In 2004, Roy was selected as the most outstanding goaltender in NHL history by a panel of 41 writers, united with a recent fan poll. On November 13, 2006, Roy was drafted into the Hockey Hall of Fame. He is the only goalie in NHL history to win the Conn Smythe Trophy, which is awarded to the most worthy player in the Stanley Cup playoffs.
Roy is credited for popularizing the butterfly style of goaltending. It has since become the dominant style of goaltending around the world.
Before stepping down in the 2016 off-season, Roy had been the Avalanche’s head coach since the 2013–14 season. During this time, he acquired the Jack Adams Award as the NHL’s best coach.
Roy’s number 33 jersey is withdrawn by both the Canadiens and Avalanche.
Goalies are deemed to stop goals, not score them. But frequently, goalies get the chance to be offensive stars. Thus, putting themselves front and center for a highlight goal even as they prevent anyone from scoring on them.

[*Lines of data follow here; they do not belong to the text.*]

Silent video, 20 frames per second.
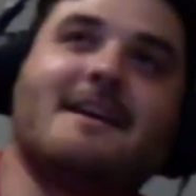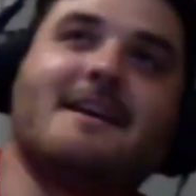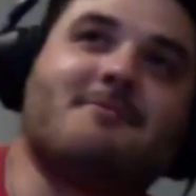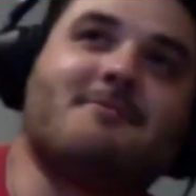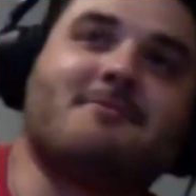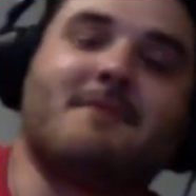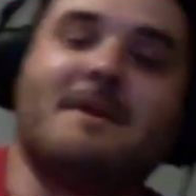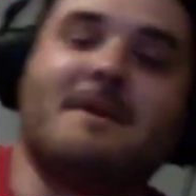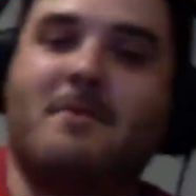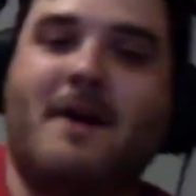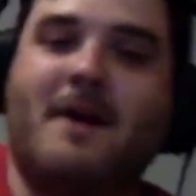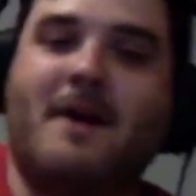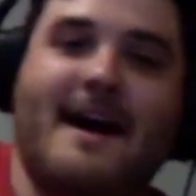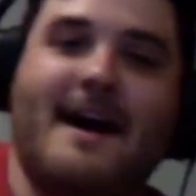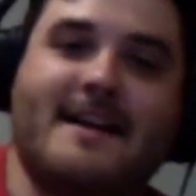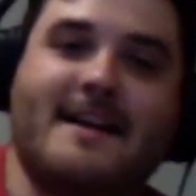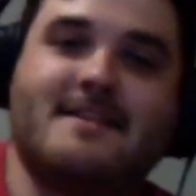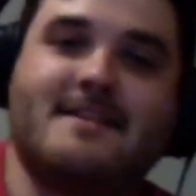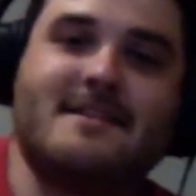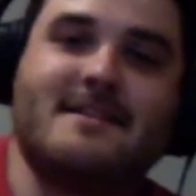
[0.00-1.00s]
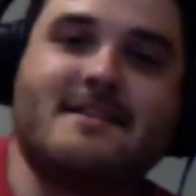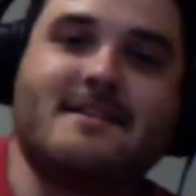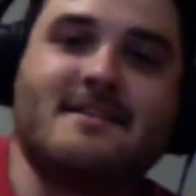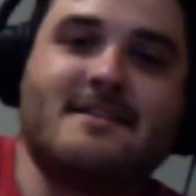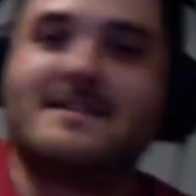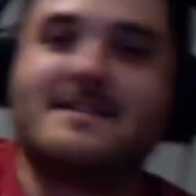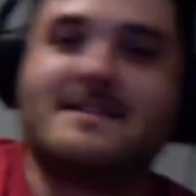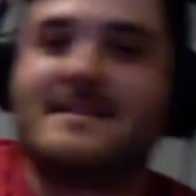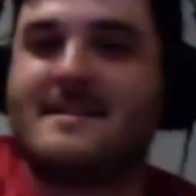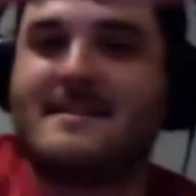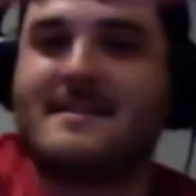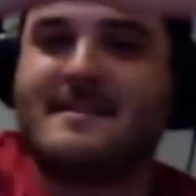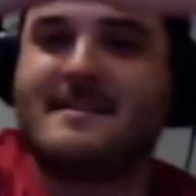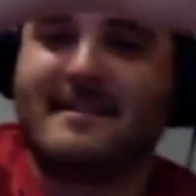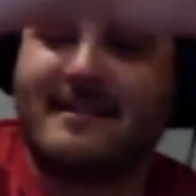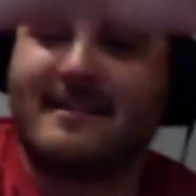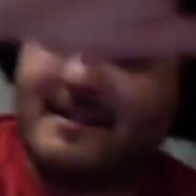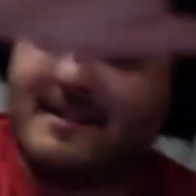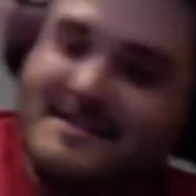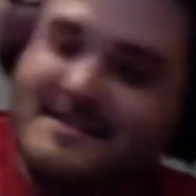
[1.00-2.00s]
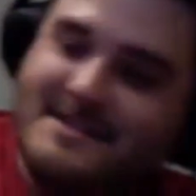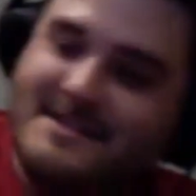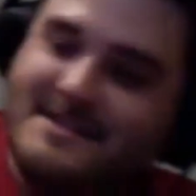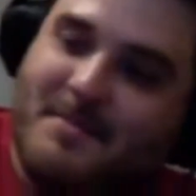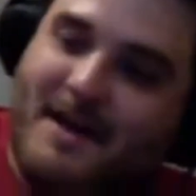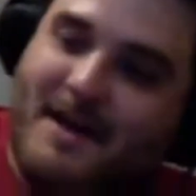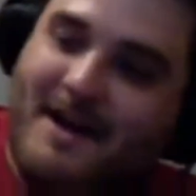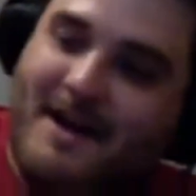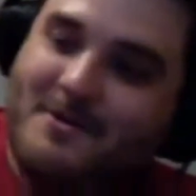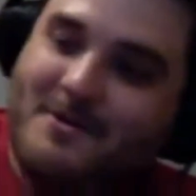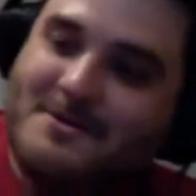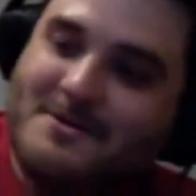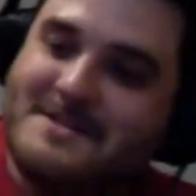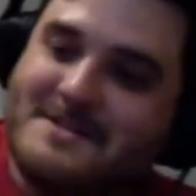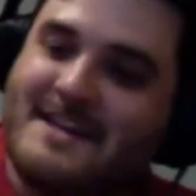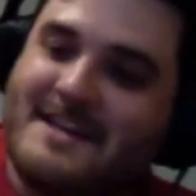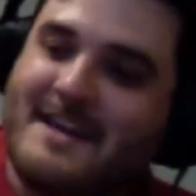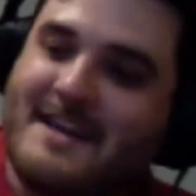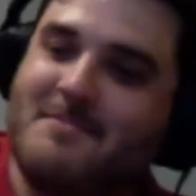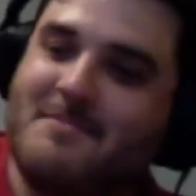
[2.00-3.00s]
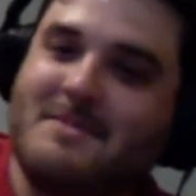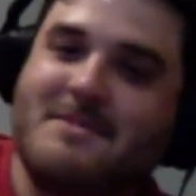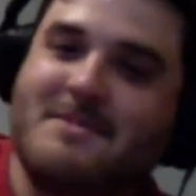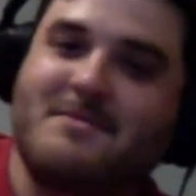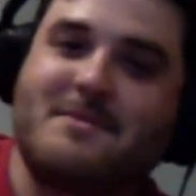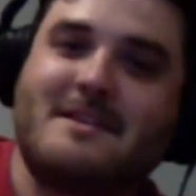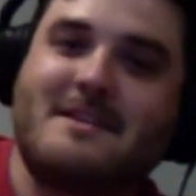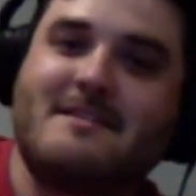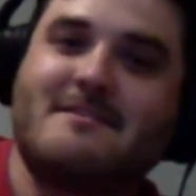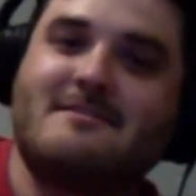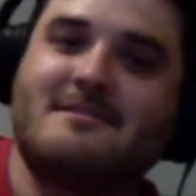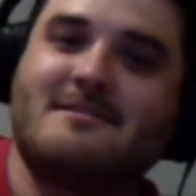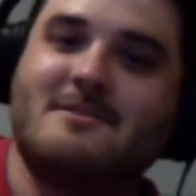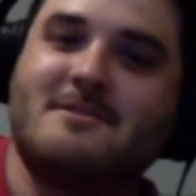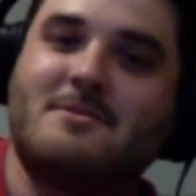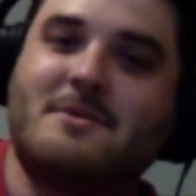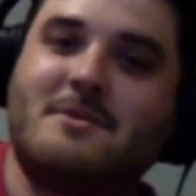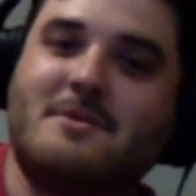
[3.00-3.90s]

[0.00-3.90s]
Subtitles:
rewind, listen to the list of powers again between the two,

Sometimes, those goals are just flukes. Other times, they’re the product of freakishly athletic netminders who can not only stave off attackers but dish out a little pain of their own.
Best of all: They’re humble.
Goalies don’t usually celebrate too much when they score. They are keenly aware of the embarrassment that comes when they let one get by. But the crowd loves them.